— Available data —
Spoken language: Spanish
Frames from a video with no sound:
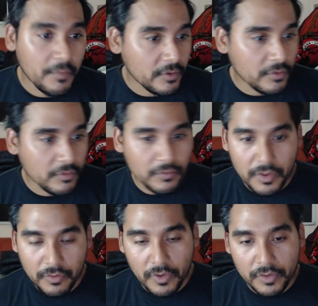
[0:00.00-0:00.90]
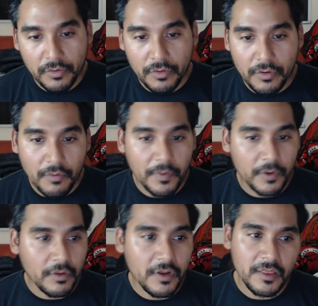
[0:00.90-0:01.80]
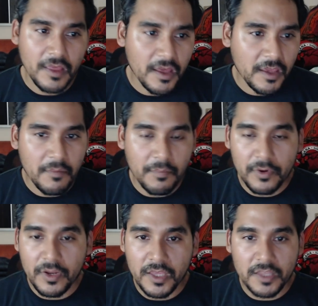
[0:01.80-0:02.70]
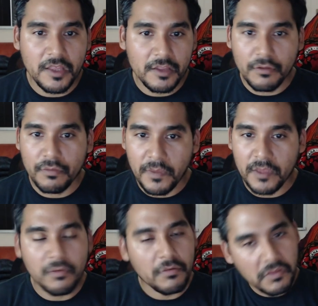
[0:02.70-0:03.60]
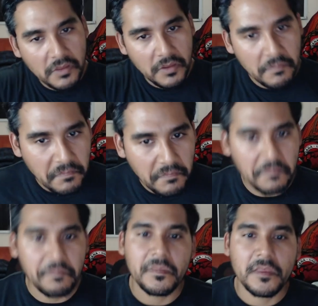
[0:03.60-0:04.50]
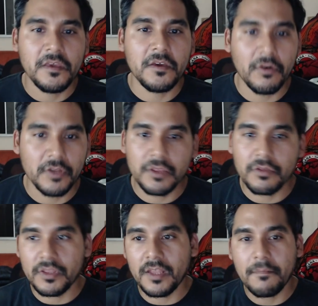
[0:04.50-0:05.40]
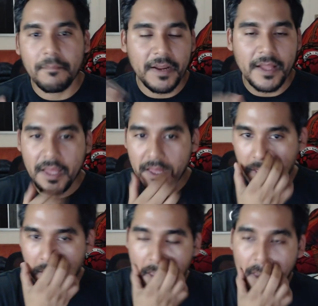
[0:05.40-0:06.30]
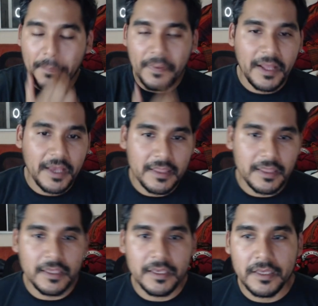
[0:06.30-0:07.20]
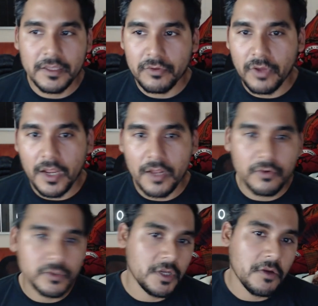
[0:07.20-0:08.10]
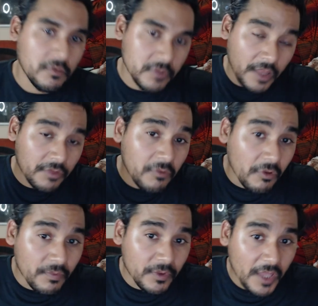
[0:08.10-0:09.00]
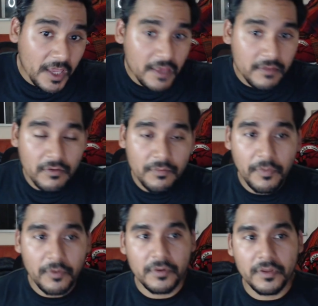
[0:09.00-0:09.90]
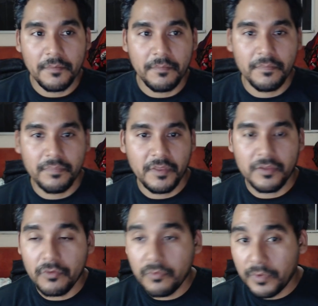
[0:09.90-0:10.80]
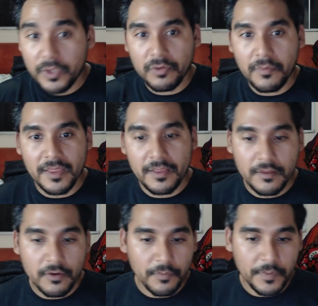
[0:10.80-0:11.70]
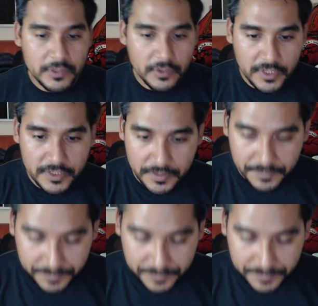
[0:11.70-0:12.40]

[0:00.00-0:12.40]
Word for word: entre unas cuatro o cinco personas, cada quien pone 500 pesos y, y con eso tienen para, para casi toda la noche o unas dos botellas, ¿no? Por si son un poquito más de cinco personas.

— Required work —
Please set down, word for word, the lines starting at the line that holds "[0:05.40-0:06.30]" and running to the end of the listing, with no pictures.

— Output of the task —
[0:05.40-0:06.30]
[0:06.30-0:07.20]
[0:07.20-0:08.10]
[0:08.10-0:09.00]
[0:09.00-0:09.90]
[0:09.90-0:10.80]
[0:10.80-0:11.70]
[0:11.70-0:12.40]

[0:00.00-0:12.40]
Word for word: entre unas cuatro o cinco personas, cada quien pone 500 pesos y, y con eso tienen para, para casi toda la noche o unas dos botellas, ¿no? Por si son un poquito más de cinco personas.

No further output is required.